Figure 5. Two peaks, UK 2 and UK 7, are shown on the HPLC chromatogram. The substances are N-oxides of pholcodine as described by (Brondz and Brondz, 2012).

Figure 6. The MS fragmentation of the resolved in Figure 5 of these two N-oxides of pholcodine, UK 2 and UK 7, using an achiral column was possible owing to the presence of asymmetric carbons: in this case, the substances can be considered as diastereomers (Brondz and Brondz, 2012).

Figure 7. The MS fragmentation of the resolved the N, N-dioxide of pholcodine described by (Brondz and Brondz, 2012).

Figure 8. On the left (a) is Quinocide and on the right (b) is Primaquine.

3. Conclusion

An extended list of stable substances showing isomerism, enantiomerism and diastereomerism of V-valent nitrogen was presented in this review.
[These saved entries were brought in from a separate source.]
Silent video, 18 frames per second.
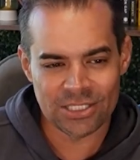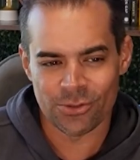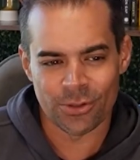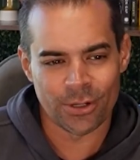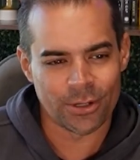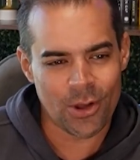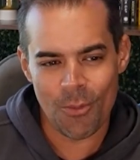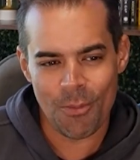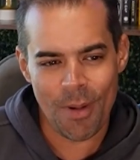
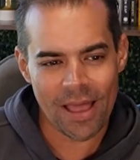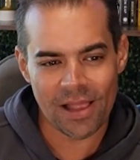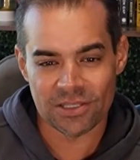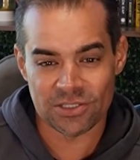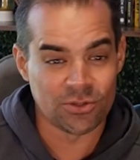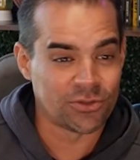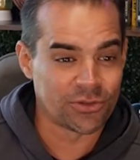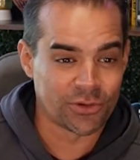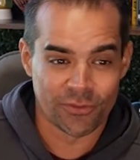and co-pilots
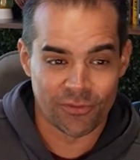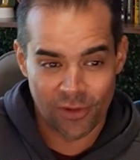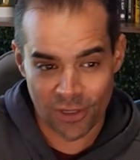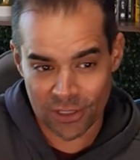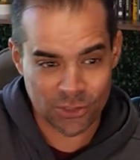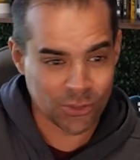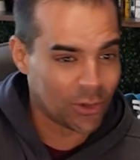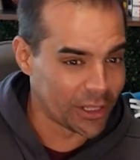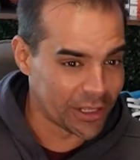you through
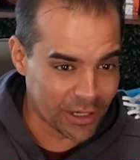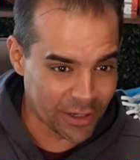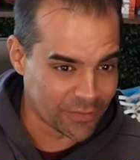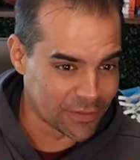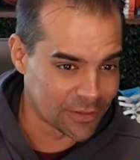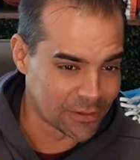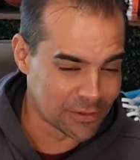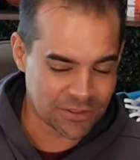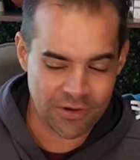virtual
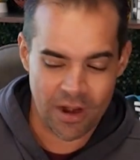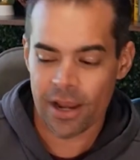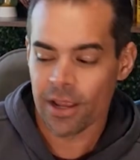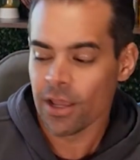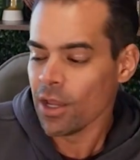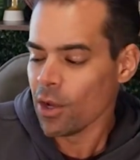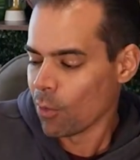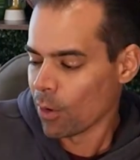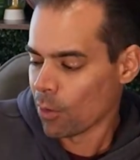interviews, right?
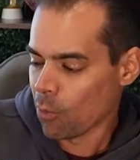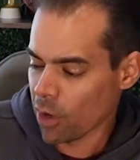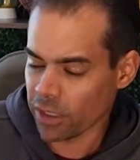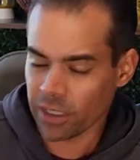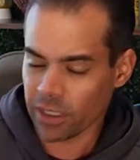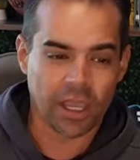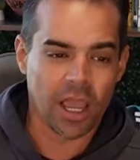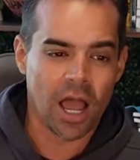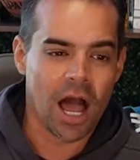We're
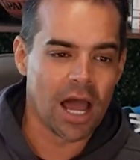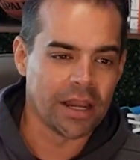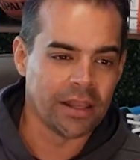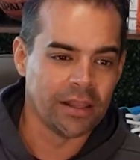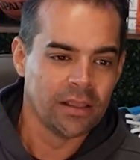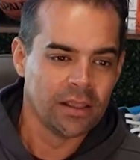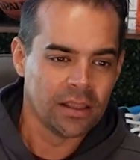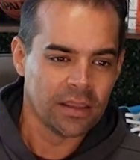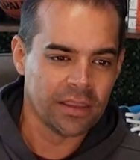working
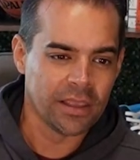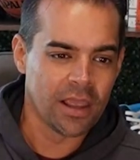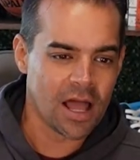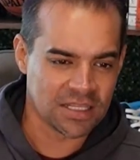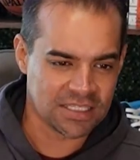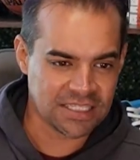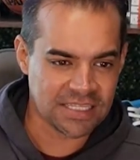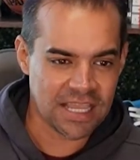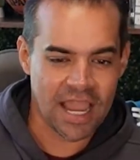on the
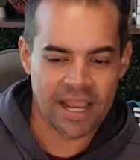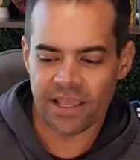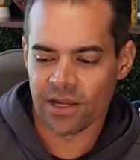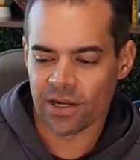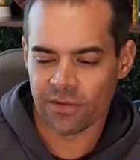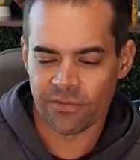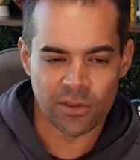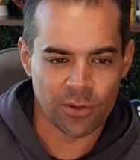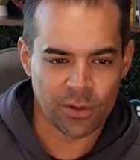on-site
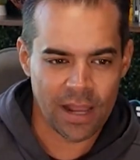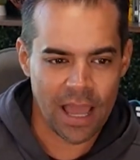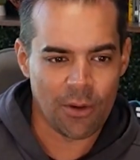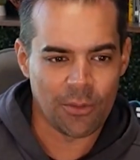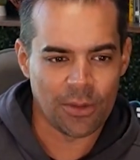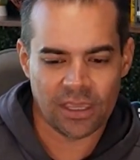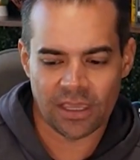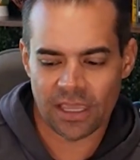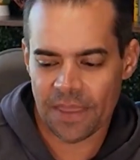interview and how
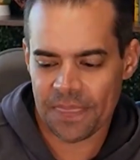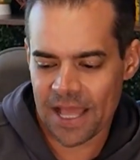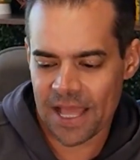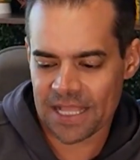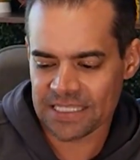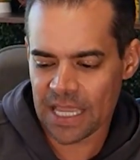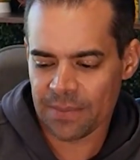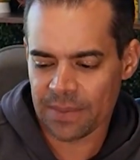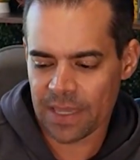we can get that
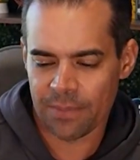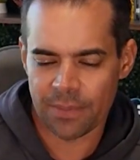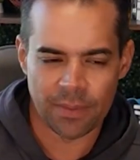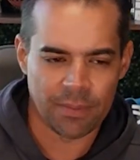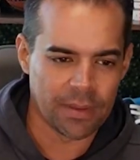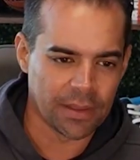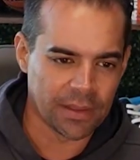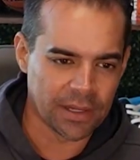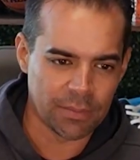same
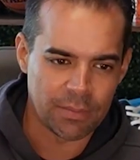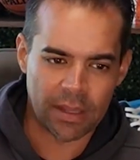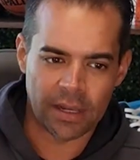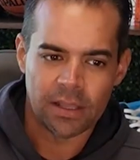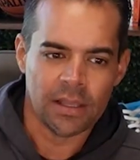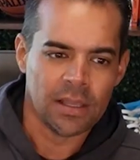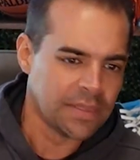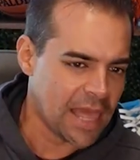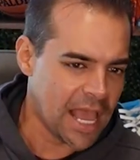capability. But
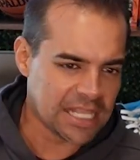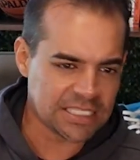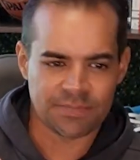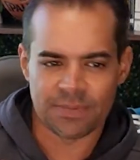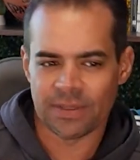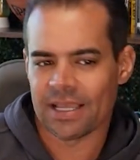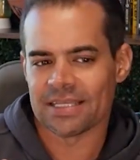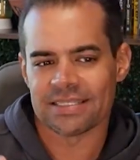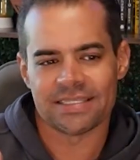that's
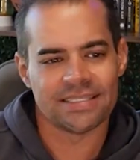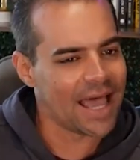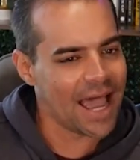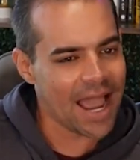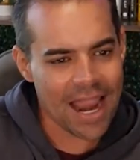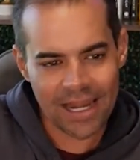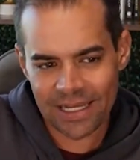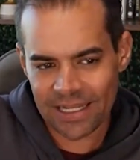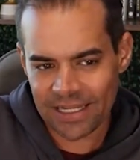because
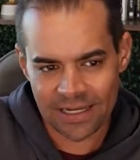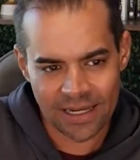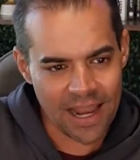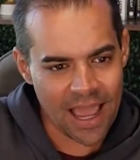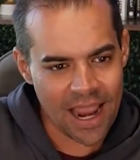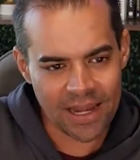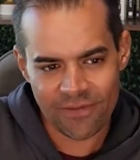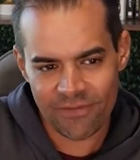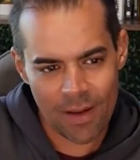90 to
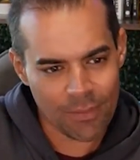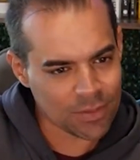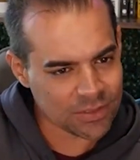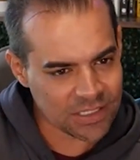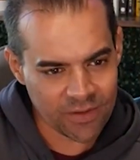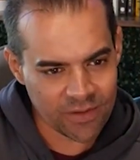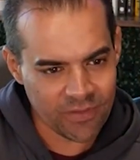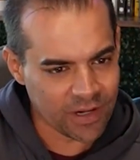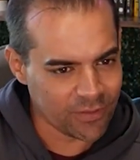
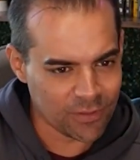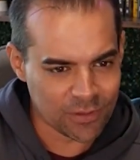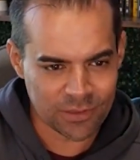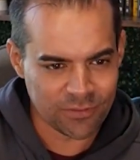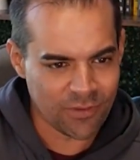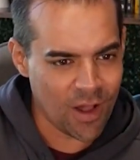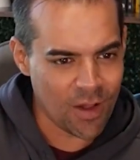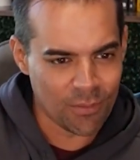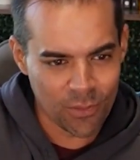95% of interviews
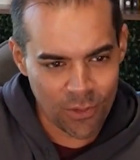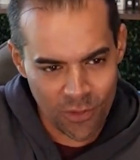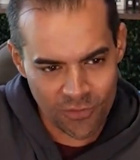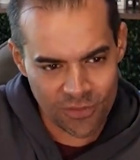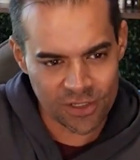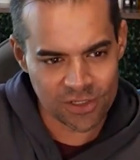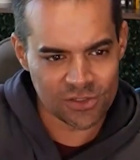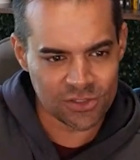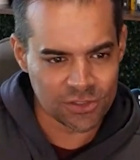have all moved
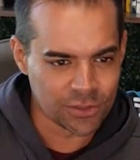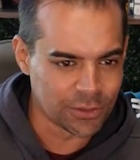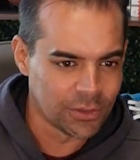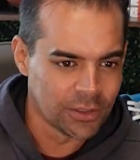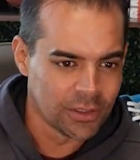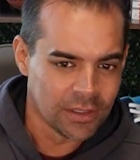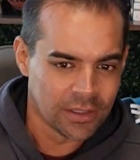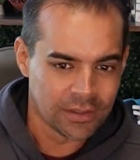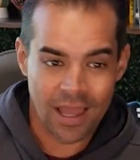into
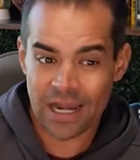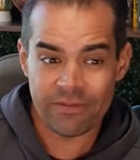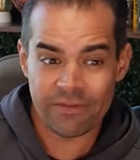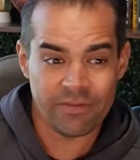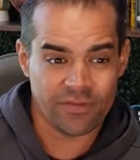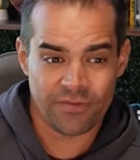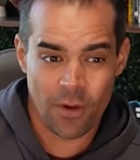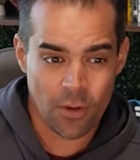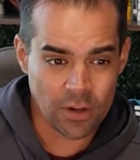not
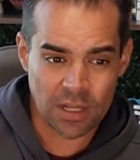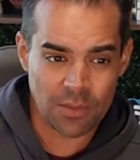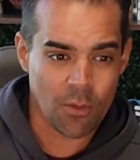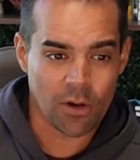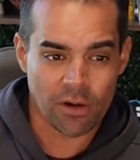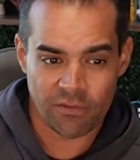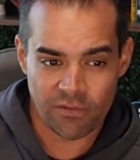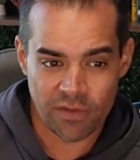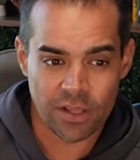even phone
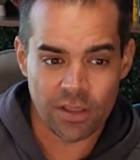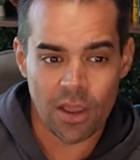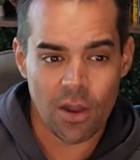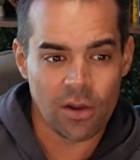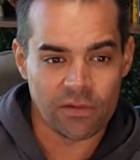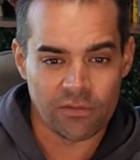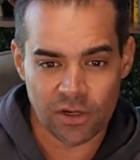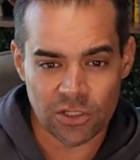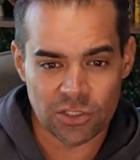anymore, video
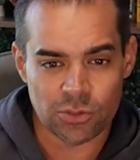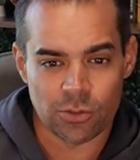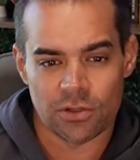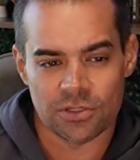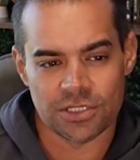and virtual.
All these molecules are of small or medium in size. However, the possibility of stable complex heavy isomeric, enantiomeric and diastereomeric molecules with V-valent nitrogen is not excluded. This shows that stable, complex, heavy molecules with multiple centers of isomerism of V-valent nitrogen are possible. These molecules can be as large as peptides or even proteins, where instead of carbons the nitrogen has been substituted. These molecules should not be a simple replica of the peptides or proteins with nitrogen instead of carbon. They can be quite different in architecture. Other stabilizing elements such as phosphorus, sulfur, silicon, or metals can be present. These molecules can serve as the basis of a quite different form of life in the universe. Even on the Earth, life-forms exist with an exoskeleton from chitin (such as mushrooms and insects), instead of calcium phosphate as in mammals. Insects, especially scorpions, can survive extreme radiation. Mammals have hemoglobin for oxygen/carbon dioxide exchange, which contains Fe; green plants have chlorophyll, which contains Mg for the same purpose; and mollusks have a hemoglobin-like substance that contains Cu. The latter two life-forms are different from mammals. In ancient times, when humankind did not have a broad knowledge of life-forms, the red color of blood was a symbol of life. With our present knowledge, it is known that blood can be red, blue, and even colorless, as in insects. Life based on V-valent chiral nitrogen exists in the universe.

Conflicts of Interest

The authors declare no conflicts of interest regarding the publication of this paper.